* Records shown *

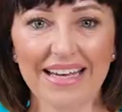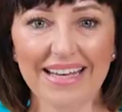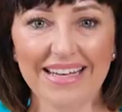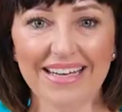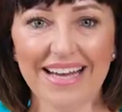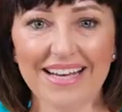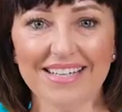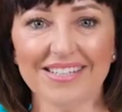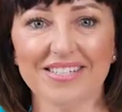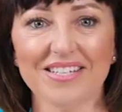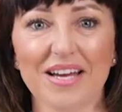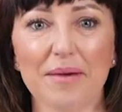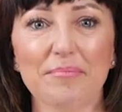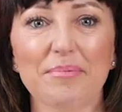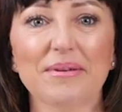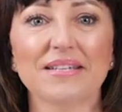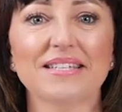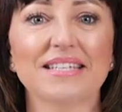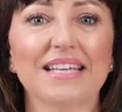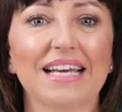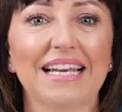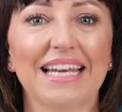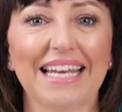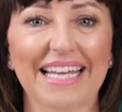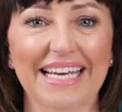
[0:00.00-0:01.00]
Next up
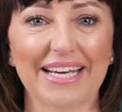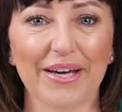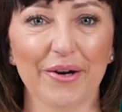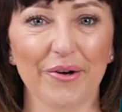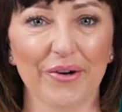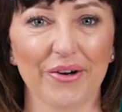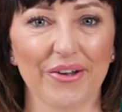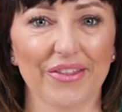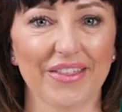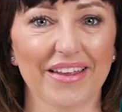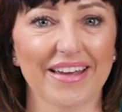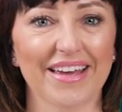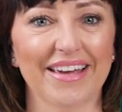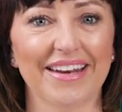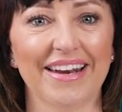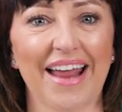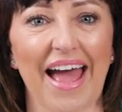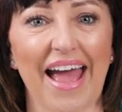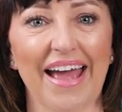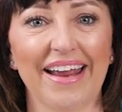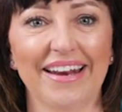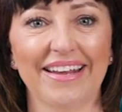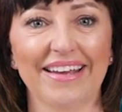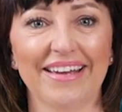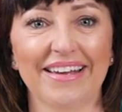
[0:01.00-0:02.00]
is Clio, the
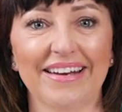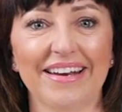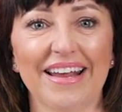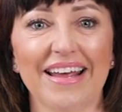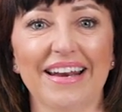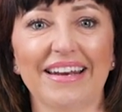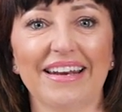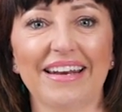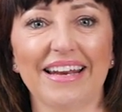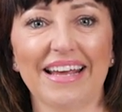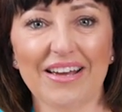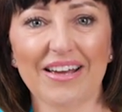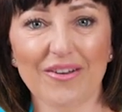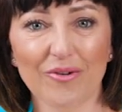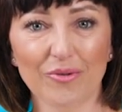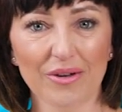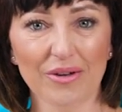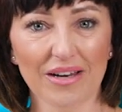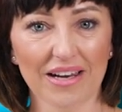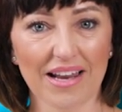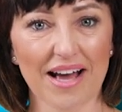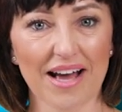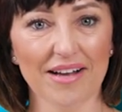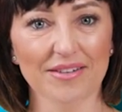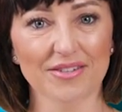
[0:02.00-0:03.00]
Canadian legal
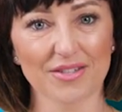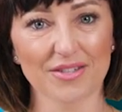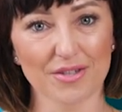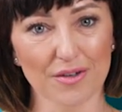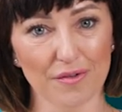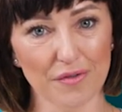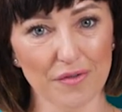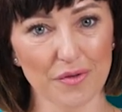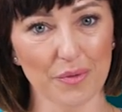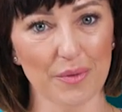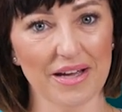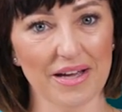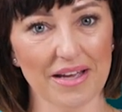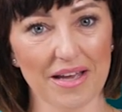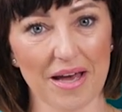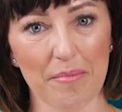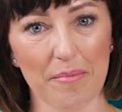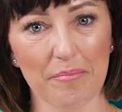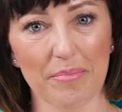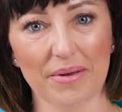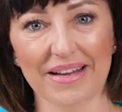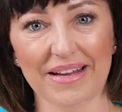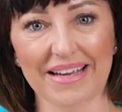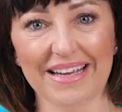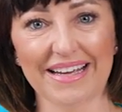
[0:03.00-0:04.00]
cloud software
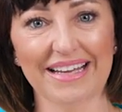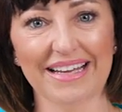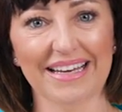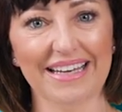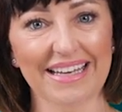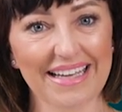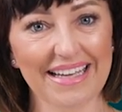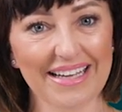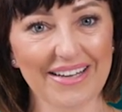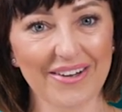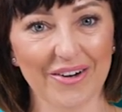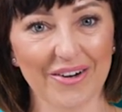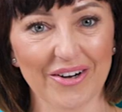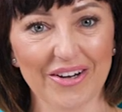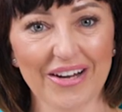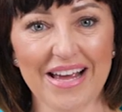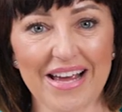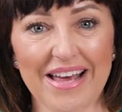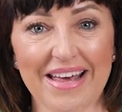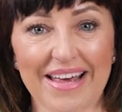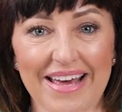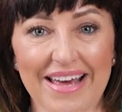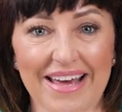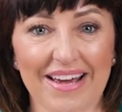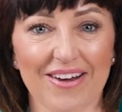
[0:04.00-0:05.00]
company. Clio
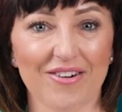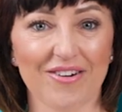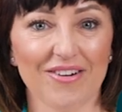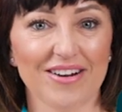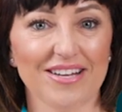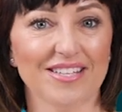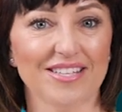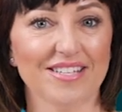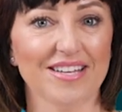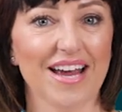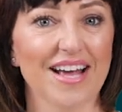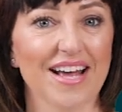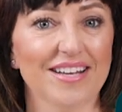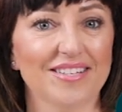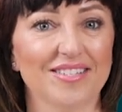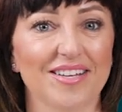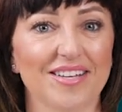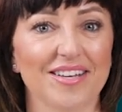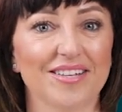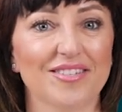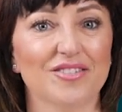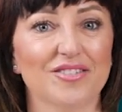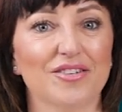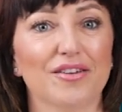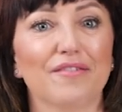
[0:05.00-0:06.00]
increased
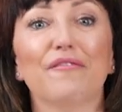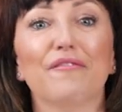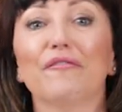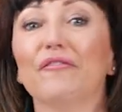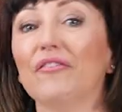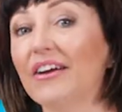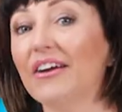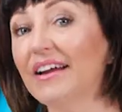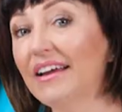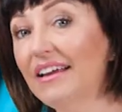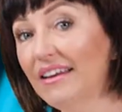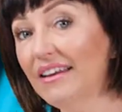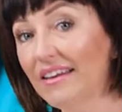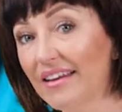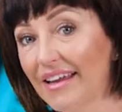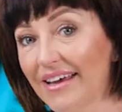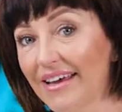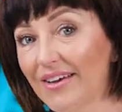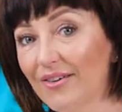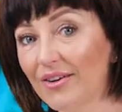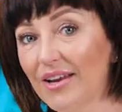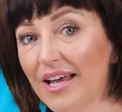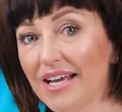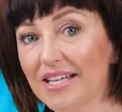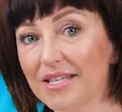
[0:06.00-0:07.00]
access to free
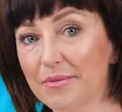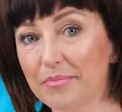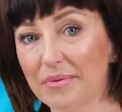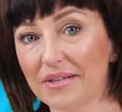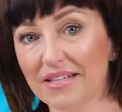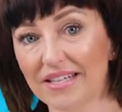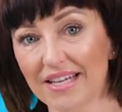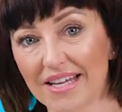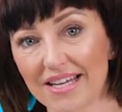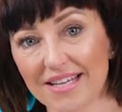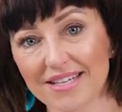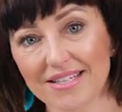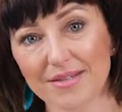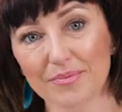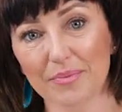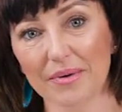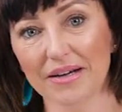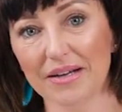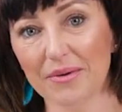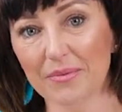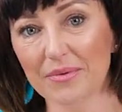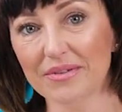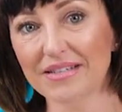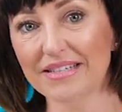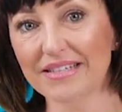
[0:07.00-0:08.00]
legal expertise when
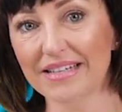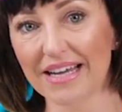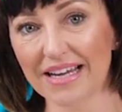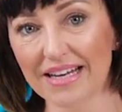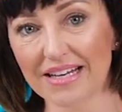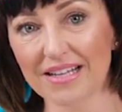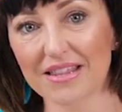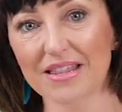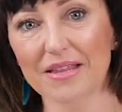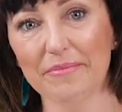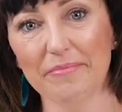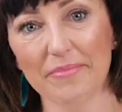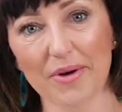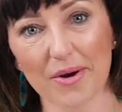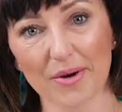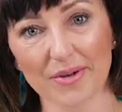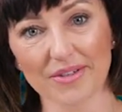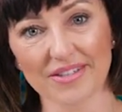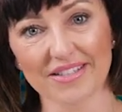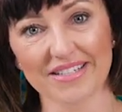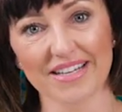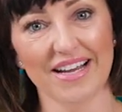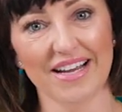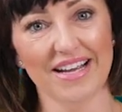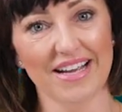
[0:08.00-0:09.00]
it was needed the
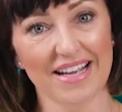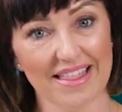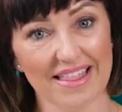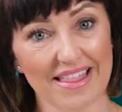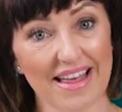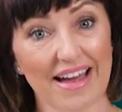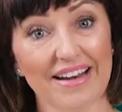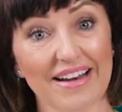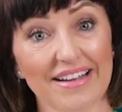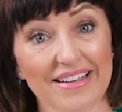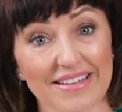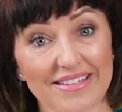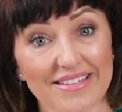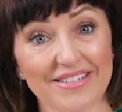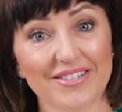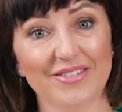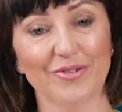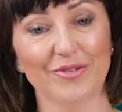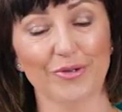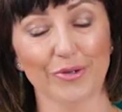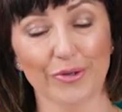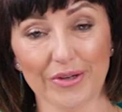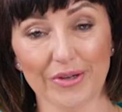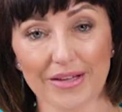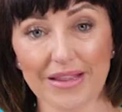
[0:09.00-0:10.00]
most, that is,
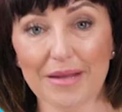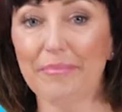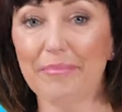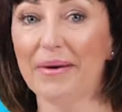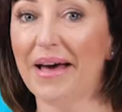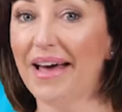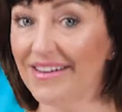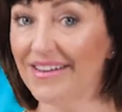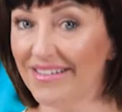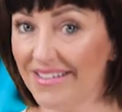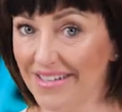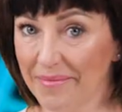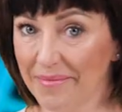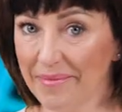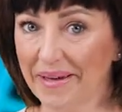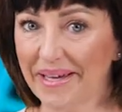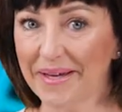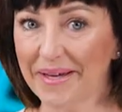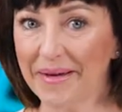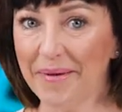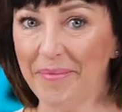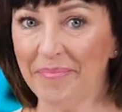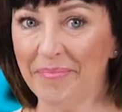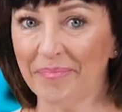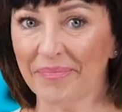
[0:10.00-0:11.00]
during the
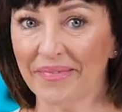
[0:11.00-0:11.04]
pandemic.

* Exercise directions *
Each entry above should be copied exactly. The pictures should not.

* Exercise solution *
[0:00.00-0:01.00]
Next up
[0:01.00-0:02.00]
is Clio, the
[0:02.00-0:03.00]
Canadian legal
[0:03.00-0:04.00]
cloud software
[0:04.00-0:05.00]
company. Clio
[0:05.00-0:06.00]
increased
[0:06.00-0:07.00]
access to free
[0:07.00-0:08.00]
legal expertise when
[0:08.00-0:09.00]
it was needed the
[0:09.00-0:10.00]
most, that is,
[0:10.00-0:11.00]
during the
[0:11.00-0:11.04]
pandemic.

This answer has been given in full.